**Exercise**
Beginning with the line that holds "[9:41.47-9:42.47]" and ending with the last line below, please copy every line exactly, add nothing, and leave out the pictures.

**Material to process**
┌──

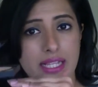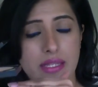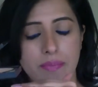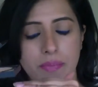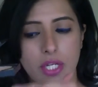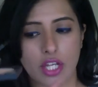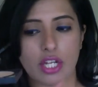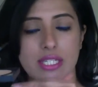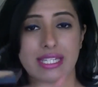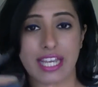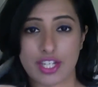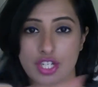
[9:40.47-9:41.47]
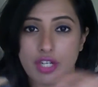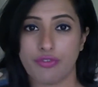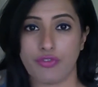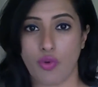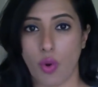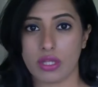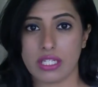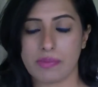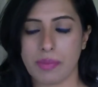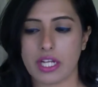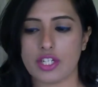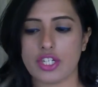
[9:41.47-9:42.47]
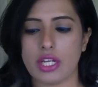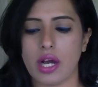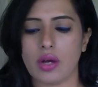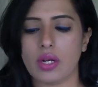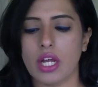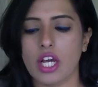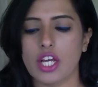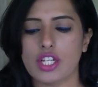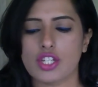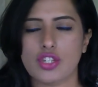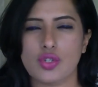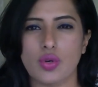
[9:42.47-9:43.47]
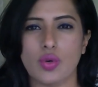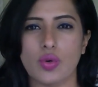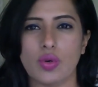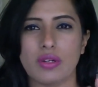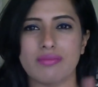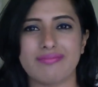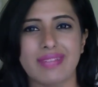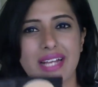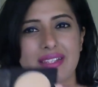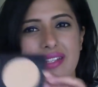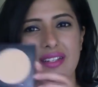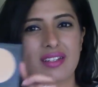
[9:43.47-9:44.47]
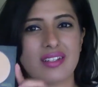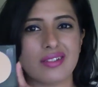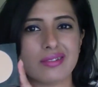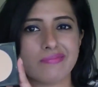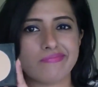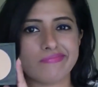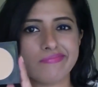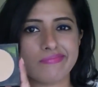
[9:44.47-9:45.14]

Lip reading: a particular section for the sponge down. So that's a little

└──

**Solution to the exercise**
[9:41.47-9:42.47]
[9:42.47-9:43.47]
[9:43.47-9:44.47]
[9:44.47-9:45.14]

Lip reading: a particular section for the sponge down. So that's a little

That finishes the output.